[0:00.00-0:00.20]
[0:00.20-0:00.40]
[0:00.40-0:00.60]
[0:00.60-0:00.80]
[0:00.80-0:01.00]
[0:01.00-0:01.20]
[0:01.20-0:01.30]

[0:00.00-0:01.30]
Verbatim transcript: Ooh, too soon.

§

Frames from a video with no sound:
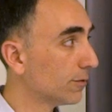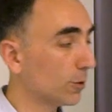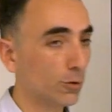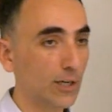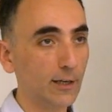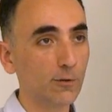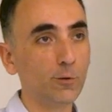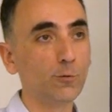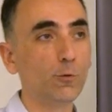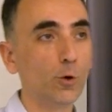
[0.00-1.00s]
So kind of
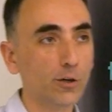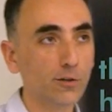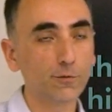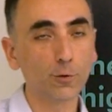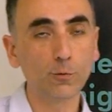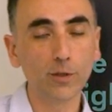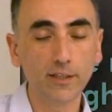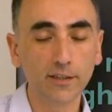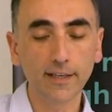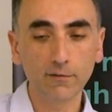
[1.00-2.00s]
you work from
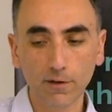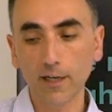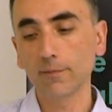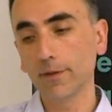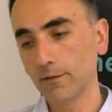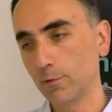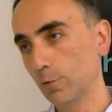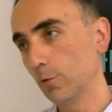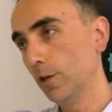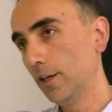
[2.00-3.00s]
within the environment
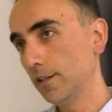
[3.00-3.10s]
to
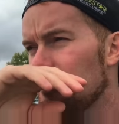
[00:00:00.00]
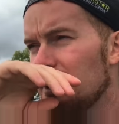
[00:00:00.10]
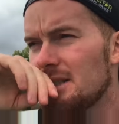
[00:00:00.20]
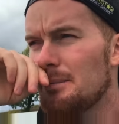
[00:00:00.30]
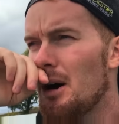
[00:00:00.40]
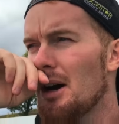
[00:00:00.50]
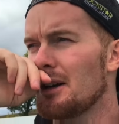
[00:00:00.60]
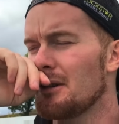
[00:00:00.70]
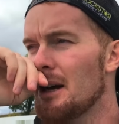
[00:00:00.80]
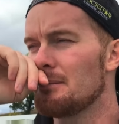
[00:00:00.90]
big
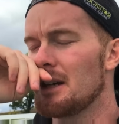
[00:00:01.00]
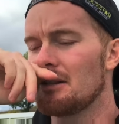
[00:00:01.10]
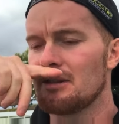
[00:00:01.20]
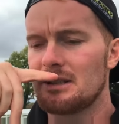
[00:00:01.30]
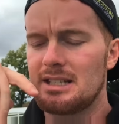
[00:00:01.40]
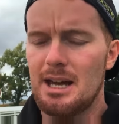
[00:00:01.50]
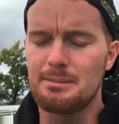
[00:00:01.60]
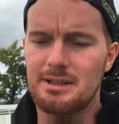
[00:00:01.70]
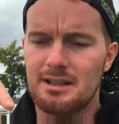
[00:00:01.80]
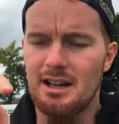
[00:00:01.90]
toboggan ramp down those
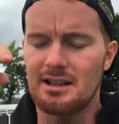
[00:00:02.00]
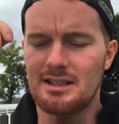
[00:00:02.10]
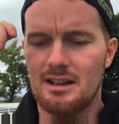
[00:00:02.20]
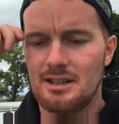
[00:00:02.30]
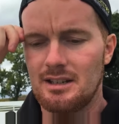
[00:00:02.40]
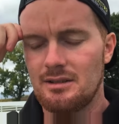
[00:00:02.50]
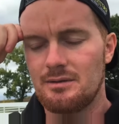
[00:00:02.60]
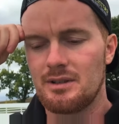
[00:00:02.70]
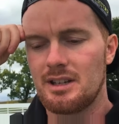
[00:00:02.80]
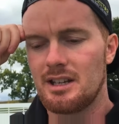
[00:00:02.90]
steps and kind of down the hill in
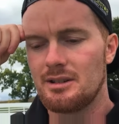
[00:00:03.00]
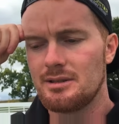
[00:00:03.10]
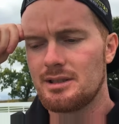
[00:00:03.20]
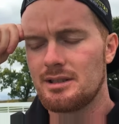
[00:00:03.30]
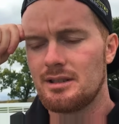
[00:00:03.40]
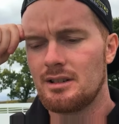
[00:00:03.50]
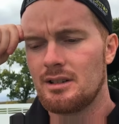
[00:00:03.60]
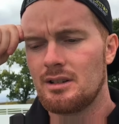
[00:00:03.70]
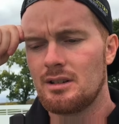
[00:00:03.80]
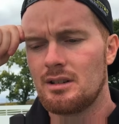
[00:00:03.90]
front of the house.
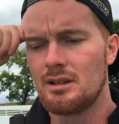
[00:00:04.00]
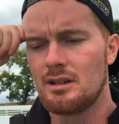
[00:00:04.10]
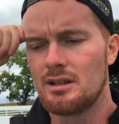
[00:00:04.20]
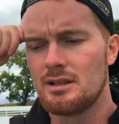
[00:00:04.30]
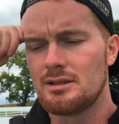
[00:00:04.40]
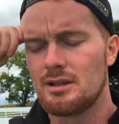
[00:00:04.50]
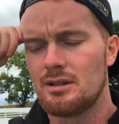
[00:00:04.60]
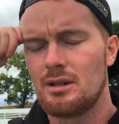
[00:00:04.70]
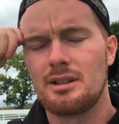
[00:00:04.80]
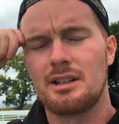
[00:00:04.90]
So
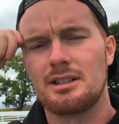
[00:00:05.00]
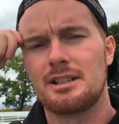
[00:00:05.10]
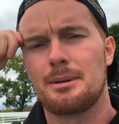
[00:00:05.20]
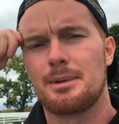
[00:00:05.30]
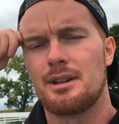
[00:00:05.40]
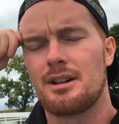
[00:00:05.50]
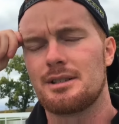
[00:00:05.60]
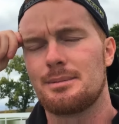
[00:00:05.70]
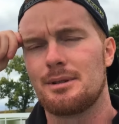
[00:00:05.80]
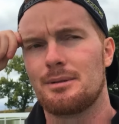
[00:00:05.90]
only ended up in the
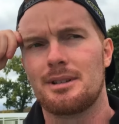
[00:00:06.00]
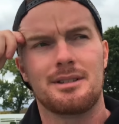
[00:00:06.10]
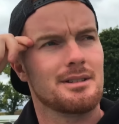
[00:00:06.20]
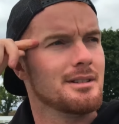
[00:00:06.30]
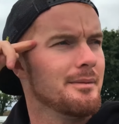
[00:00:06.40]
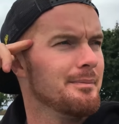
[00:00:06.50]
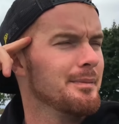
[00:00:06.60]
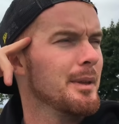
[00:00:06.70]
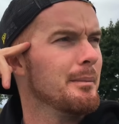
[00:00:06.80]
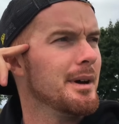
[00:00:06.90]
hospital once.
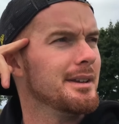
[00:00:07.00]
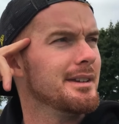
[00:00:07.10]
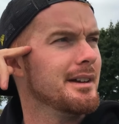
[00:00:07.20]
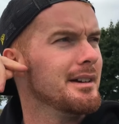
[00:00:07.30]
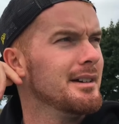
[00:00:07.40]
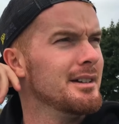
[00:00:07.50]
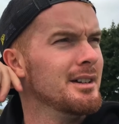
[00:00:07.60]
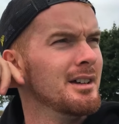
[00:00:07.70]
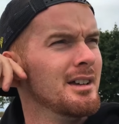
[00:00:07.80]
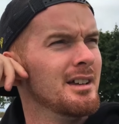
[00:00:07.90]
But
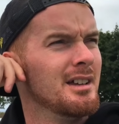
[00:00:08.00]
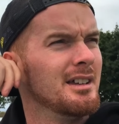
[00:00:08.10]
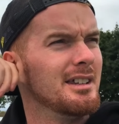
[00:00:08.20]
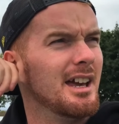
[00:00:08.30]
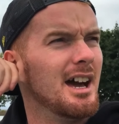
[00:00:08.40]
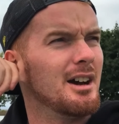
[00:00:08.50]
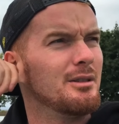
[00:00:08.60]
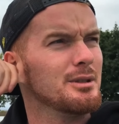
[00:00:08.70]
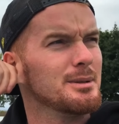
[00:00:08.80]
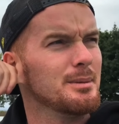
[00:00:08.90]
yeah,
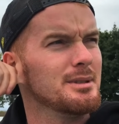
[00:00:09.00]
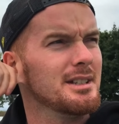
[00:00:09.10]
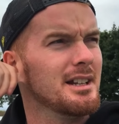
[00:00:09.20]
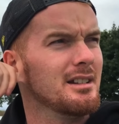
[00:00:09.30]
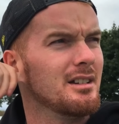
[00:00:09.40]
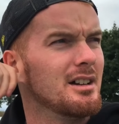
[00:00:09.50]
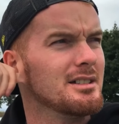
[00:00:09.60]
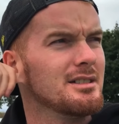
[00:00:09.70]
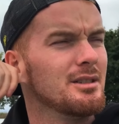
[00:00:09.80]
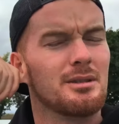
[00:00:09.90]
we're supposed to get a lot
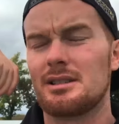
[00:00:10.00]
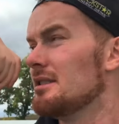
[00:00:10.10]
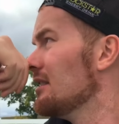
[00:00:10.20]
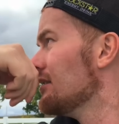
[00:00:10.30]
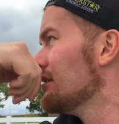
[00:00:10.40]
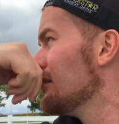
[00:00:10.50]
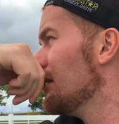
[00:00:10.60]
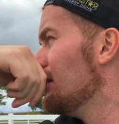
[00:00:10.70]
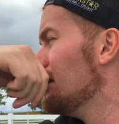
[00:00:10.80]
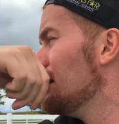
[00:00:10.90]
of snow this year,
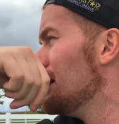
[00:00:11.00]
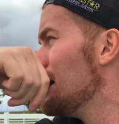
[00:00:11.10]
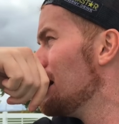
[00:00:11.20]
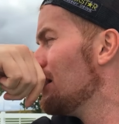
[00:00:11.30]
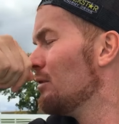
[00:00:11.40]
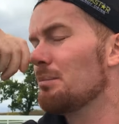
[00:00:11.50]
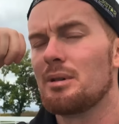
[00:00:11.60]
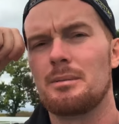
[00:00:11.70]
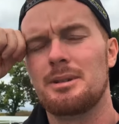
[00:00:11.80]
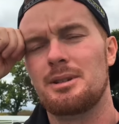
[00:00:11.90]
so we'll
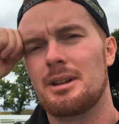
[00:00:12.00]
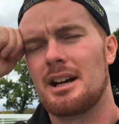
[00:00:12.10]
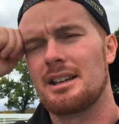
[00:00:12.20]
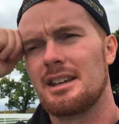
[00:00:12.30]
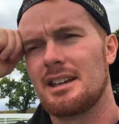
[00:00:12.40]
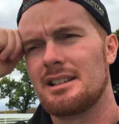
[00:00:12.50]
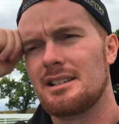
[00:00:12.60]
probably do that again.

§

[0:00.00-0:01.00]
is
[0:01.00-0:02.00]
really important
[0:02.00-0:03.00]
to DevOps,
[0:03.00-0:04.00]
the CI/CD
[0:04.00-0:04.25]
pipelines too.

§

- **Exercise directions**: Above are records; repeat only the lines from the line with "Frames from a" through the line with "[00:00:02.40]", and leave pictures out.

- **Solution for this exercise**:
Frames from a video with no sound:
[0.00-1.00s]
So kind of
[1.00-2.00s]
you work from
[2.00-3.00s]
within the environment
[3.00-3.10s]
to
[00:00:00.00]
[00:00:00.10]
[00:00:00.20]
[00:00:00.30]
[00:00:00.40]
[00:00:00.50]
[00:00:00.60]
[00:00:00.70]
[00:00:00.80]
[00:00:00.90]
big
[00:00:01.00]
[00:00:01.10]
[00:00:01.20]
[00:00:01.30]
[00:00:01.40]
[00:00:01.50]
[00:00:01.60]
[00:00:01.70]
[00:00:01.80]
[00:00:01.90]
toboggan ramp down those
[00:00:02.00]
[00:00:02.10]
[00:00:02.20]
[00:00:02.30]
[00:00:02.40]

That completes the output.